Spinoza I knew from my undergraduate studies in the early 1970s. Margaret Fell I only encountered after I came into Quaker circles some ten or so years ago. That Spinoza, one of the outstanding philosophers of his age, should have encountered Quakers at all seemed unlikely: Quakers were very few and thin on the ground, almost unknown outside England or Wales at that time, and he was a Dutch Jew, who never travelled outside of the Netherlands.

However, following his expulsion from the Amsterdam Jewish community (1656), Spinoza formed relationships with the Dutch Collegiants and via them with the Quakers, some of whom were travelling in Holland, having been drawn to the Collegiants, feeling that they were fellow spirits. He didn't join either, but he did spend time with both, moving to be nearer the headquarters of the Collegiants. It was during that period he offered to translate Margaret's epistle.

In many ways the Collegiants and the Quakers shared much in common, certainly in their attitude of distaste for the established and hierarchical churches, and for a shared attitude towards scriptures as inspired guidance rather than divine writ. They also shared a great tolerance of diverse views, seeing what spoke in people's hearts to be a better guide than the diktats of any church. 

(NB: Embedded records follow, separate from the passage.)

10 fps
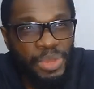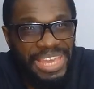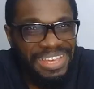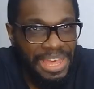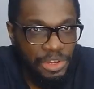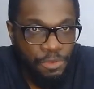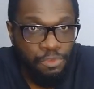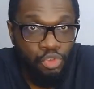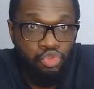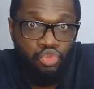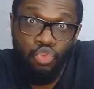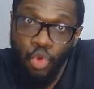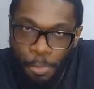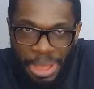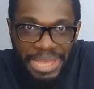we kind of
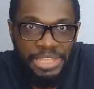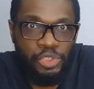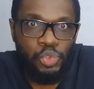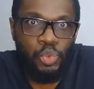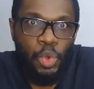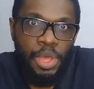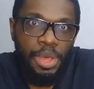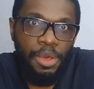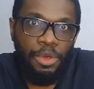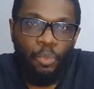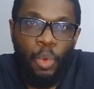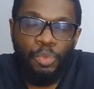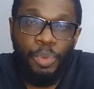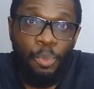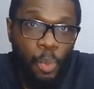grew back into
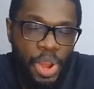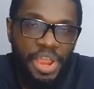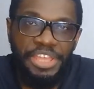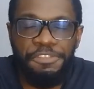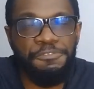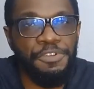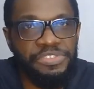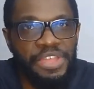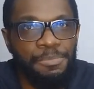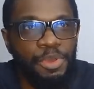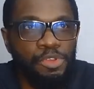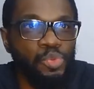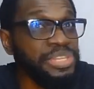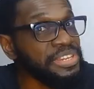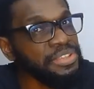what we were in the first half,
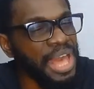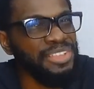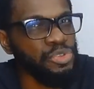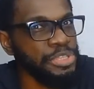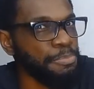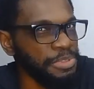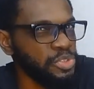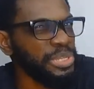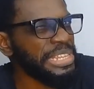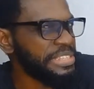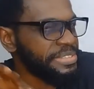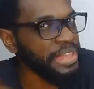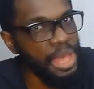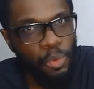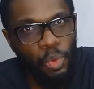because we didn't actually particularly
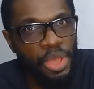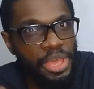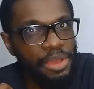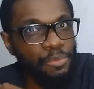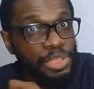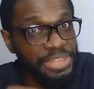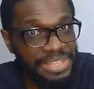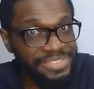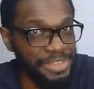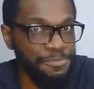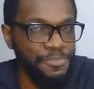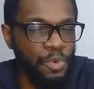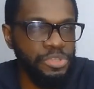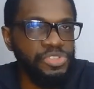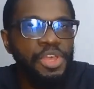start with that same
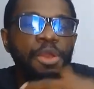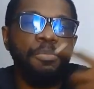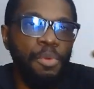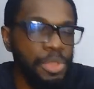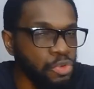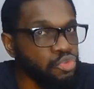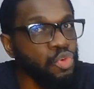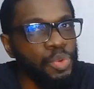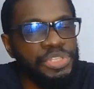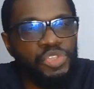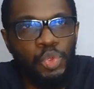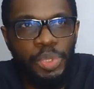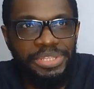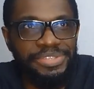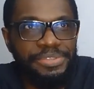force, but we grew
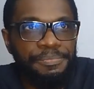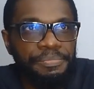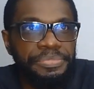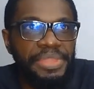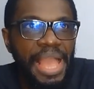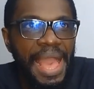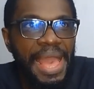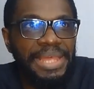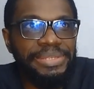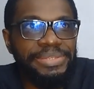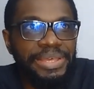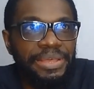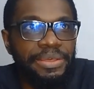into it. And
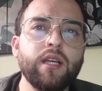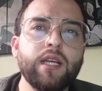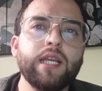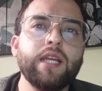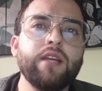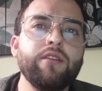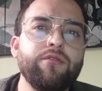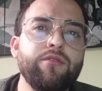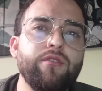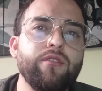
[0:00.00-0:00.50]

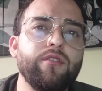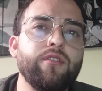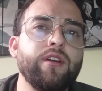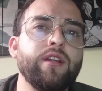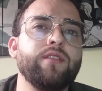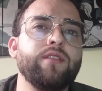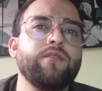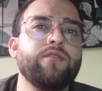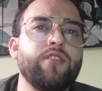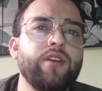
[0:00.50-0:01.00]
In
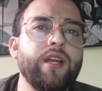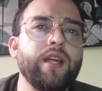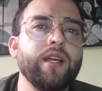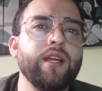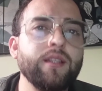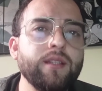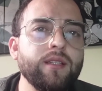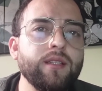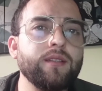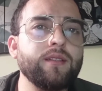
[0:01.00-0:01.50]
foreign
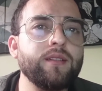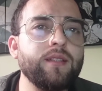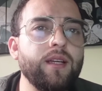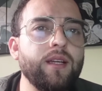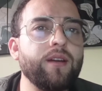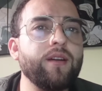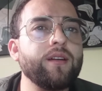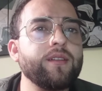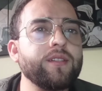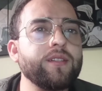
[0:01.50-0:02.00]
trade,
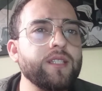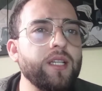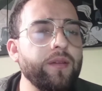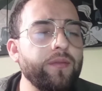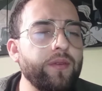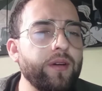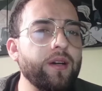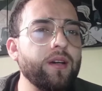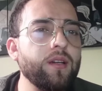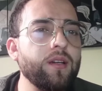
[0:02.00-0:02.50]
there are
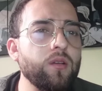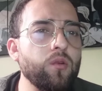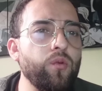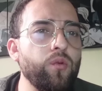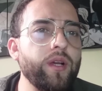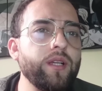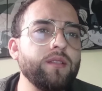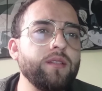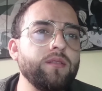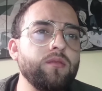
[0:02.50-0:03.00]
several
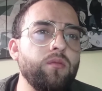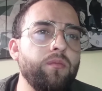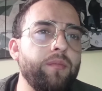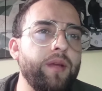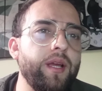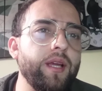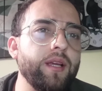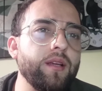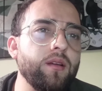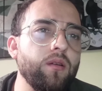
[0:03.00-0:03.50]
ways to
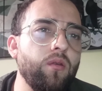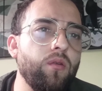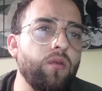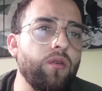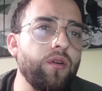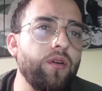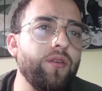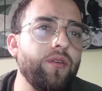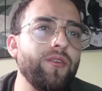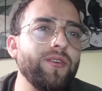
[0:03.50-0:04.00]
make or
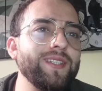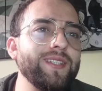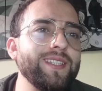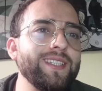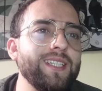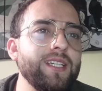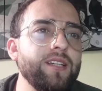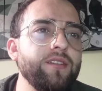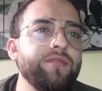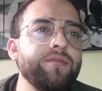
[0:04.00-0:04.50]

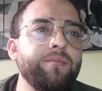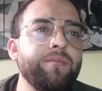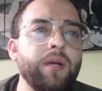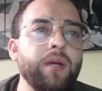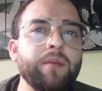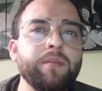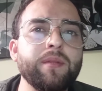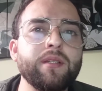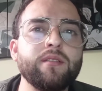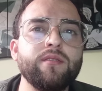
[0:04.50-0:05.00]
receive
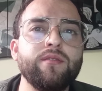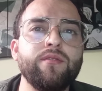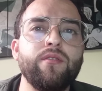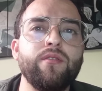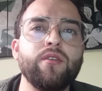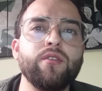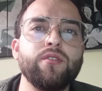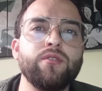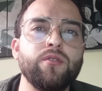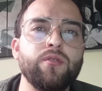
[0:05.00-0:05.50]
payments
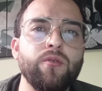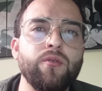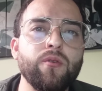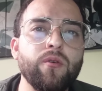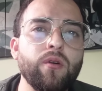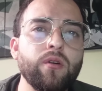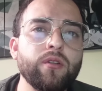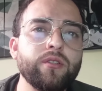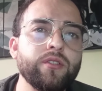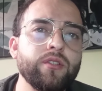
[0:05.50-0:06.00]
for your
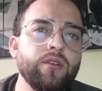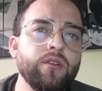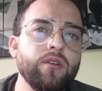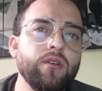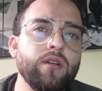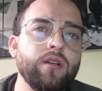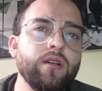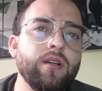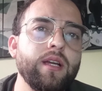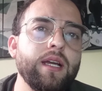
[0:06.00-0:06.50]
goods,
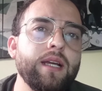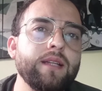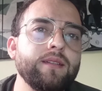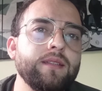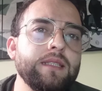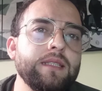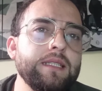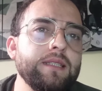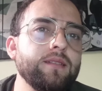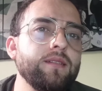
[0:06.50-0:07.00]
and
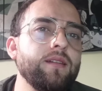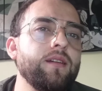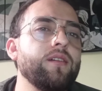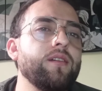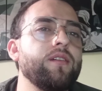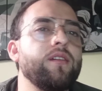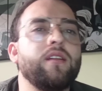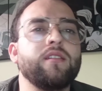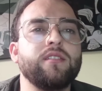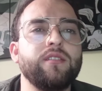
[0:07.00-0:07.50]
these are
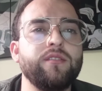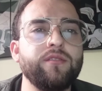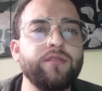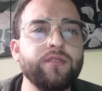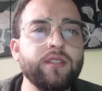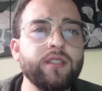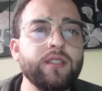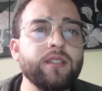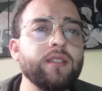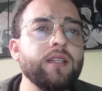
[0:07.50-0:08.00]

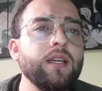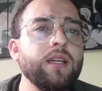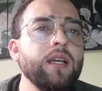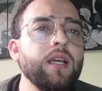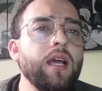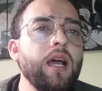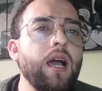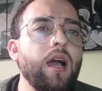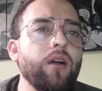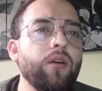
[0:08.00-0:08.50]
classified
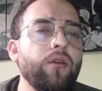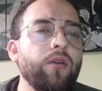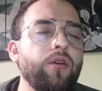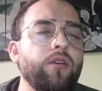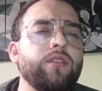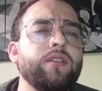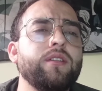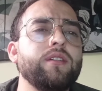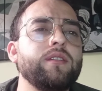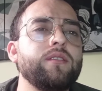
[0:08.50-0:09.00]

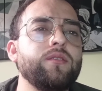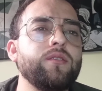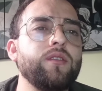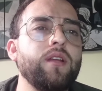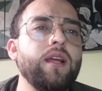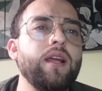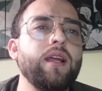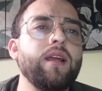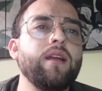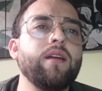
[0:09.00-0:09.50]
according to
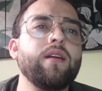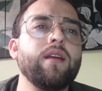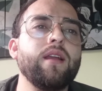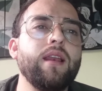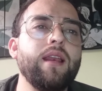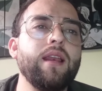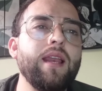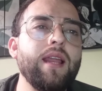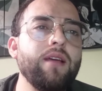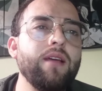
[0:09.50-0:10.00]
their
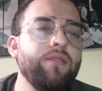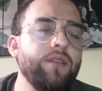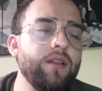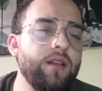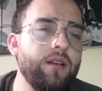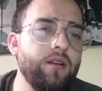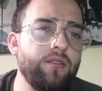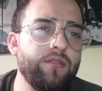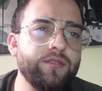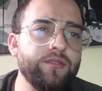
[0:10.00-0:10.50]
level
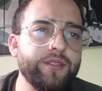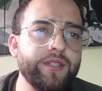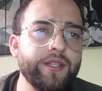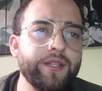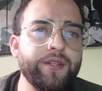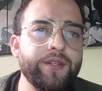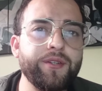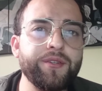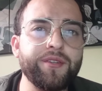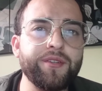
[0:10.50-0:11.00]
of
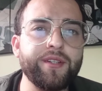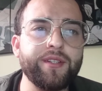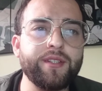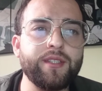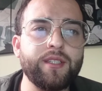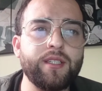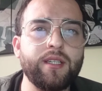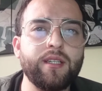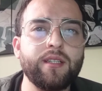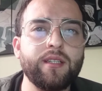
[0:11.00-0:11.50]

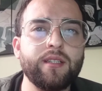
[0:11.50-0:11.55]
security.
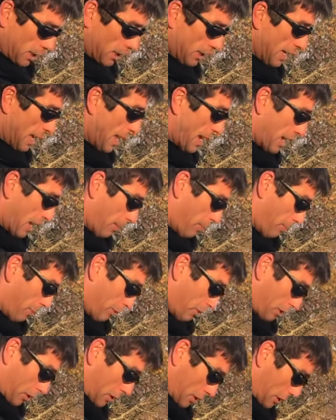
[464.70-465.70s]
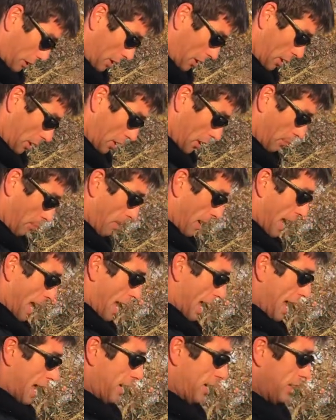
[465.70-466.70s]
the
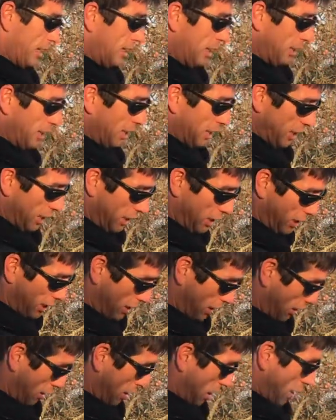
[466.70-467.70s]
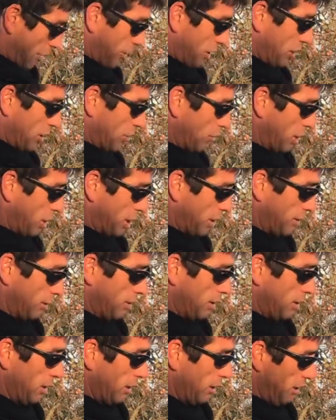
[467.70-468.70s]
pad in here on this one,
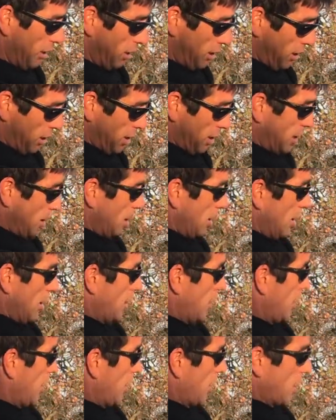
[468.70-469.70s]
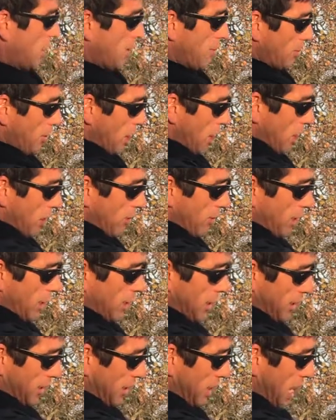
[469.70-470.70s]
and it comes all the way
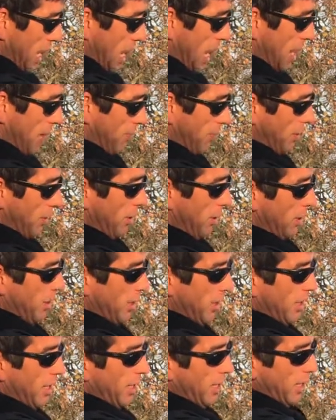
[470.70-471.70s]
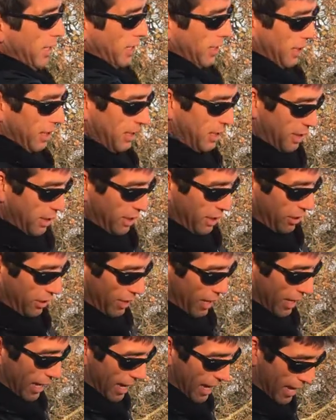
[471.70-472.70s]
to the top.
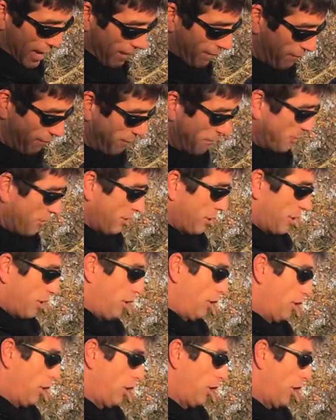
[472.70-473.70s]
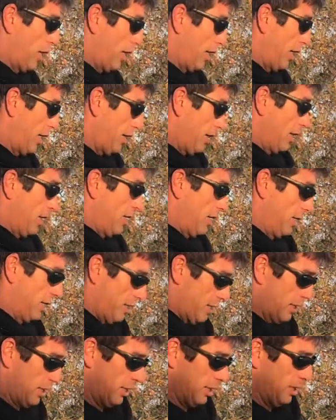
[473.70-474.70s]
They have the hood
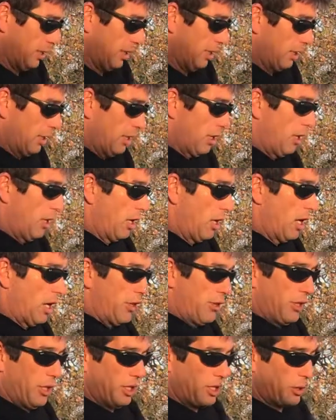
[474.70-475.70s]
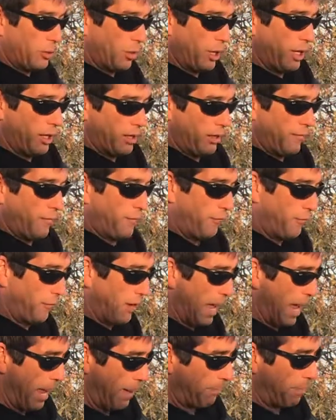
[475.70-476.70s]
on this one
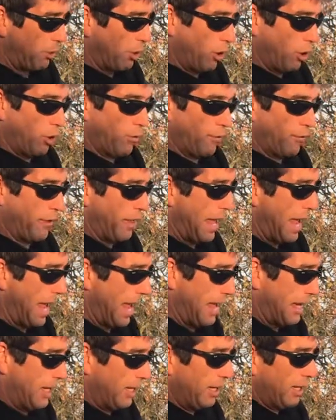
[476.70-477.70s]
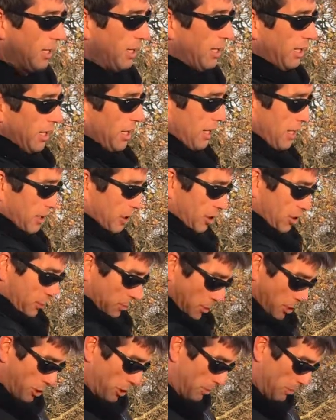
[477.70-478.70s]
flap over that, and you're
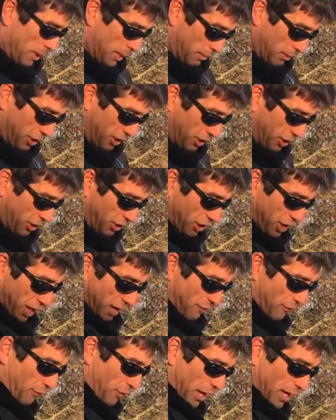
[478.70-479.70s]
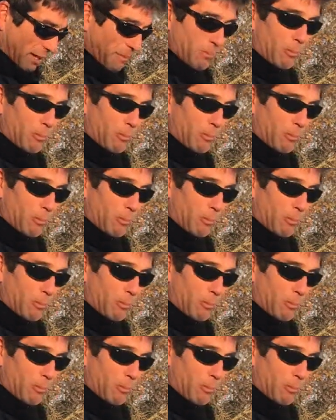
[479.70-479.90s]
supposed to be able to stuff like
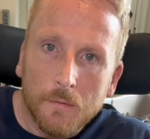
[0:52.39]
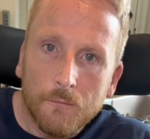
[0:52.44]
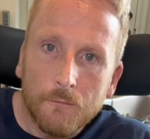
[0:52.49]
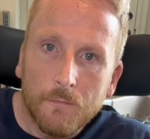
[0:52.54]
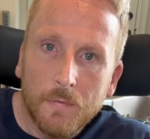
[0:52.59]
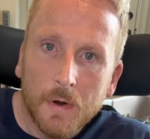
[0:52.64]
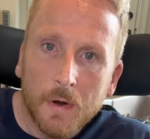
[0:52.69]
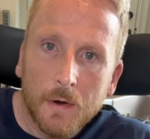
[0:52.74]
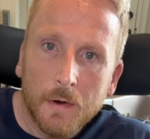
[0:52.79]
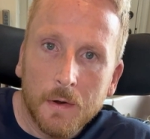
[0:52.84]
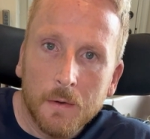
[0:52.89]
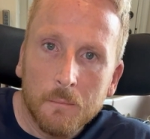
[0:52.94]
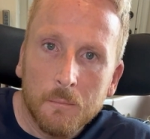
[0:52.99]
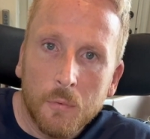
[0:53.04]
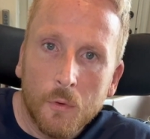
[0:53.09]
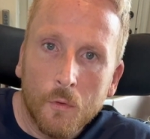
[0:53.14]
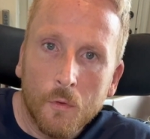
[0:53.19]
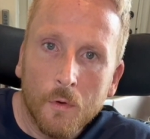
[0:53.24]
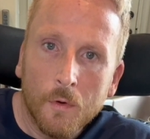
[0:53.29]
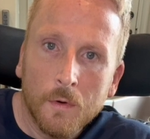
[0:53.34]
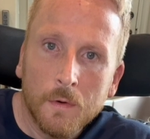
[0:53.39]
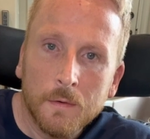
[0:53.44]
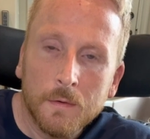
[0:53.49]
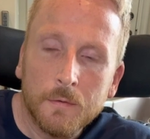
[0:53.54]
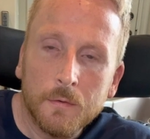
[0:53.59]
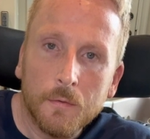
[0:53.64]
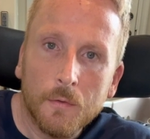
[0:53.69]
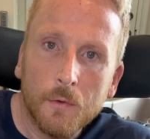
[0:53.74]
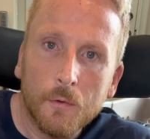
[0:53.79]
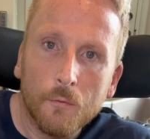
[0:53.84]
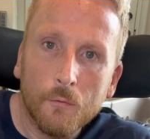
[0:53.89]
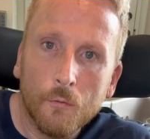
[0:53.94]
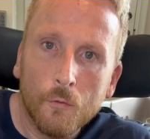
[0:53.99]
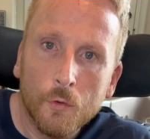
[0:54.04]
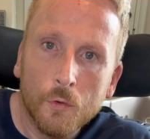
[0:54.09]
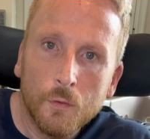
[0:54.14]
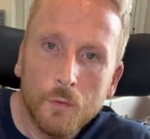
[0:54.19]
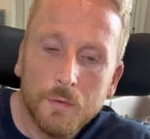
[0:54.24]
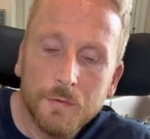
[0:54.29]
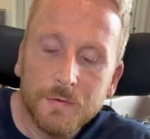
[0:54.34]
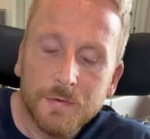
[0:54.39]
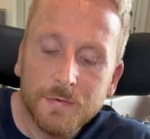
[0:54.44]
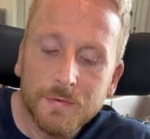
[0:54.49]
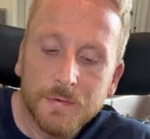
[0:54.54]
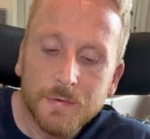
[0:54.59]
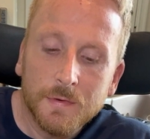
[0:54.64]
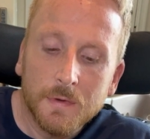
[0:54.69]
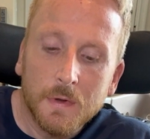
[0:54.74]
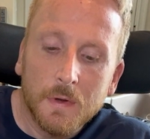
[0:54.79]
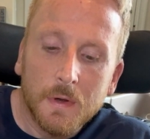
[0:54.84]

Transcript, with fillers: very important to the roots.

Both had many among them those who embraced Spinoza's vision of God – a view very far removed from the dominant vision of the times. It has been called pantheism – the identity of reality and divinity – or, more crudely, God = Nature, but it is more sophisticated than that. However, it was a vision that placed human beings as the active agents and 'God' as a passive background, enabling and inspiring, but not controlling or interfering. This was humans as moral agents come of age.

It was exactly such attitudes that led George Keith (1638-1716) – an early Quaker and one of Fox's travelling companions both in the Netherlands and in America – to eventually abandon the Quakers, accusing them of being 'deists'. He would have know well what he meant by such a term, having graduated from Aberdeen in Theology before turning Quaker. Deists do not see God as playing an intercessional or active part in human affairs: very much Spinoza's view. He unequivocally denied a personal 'God' as mere superstition.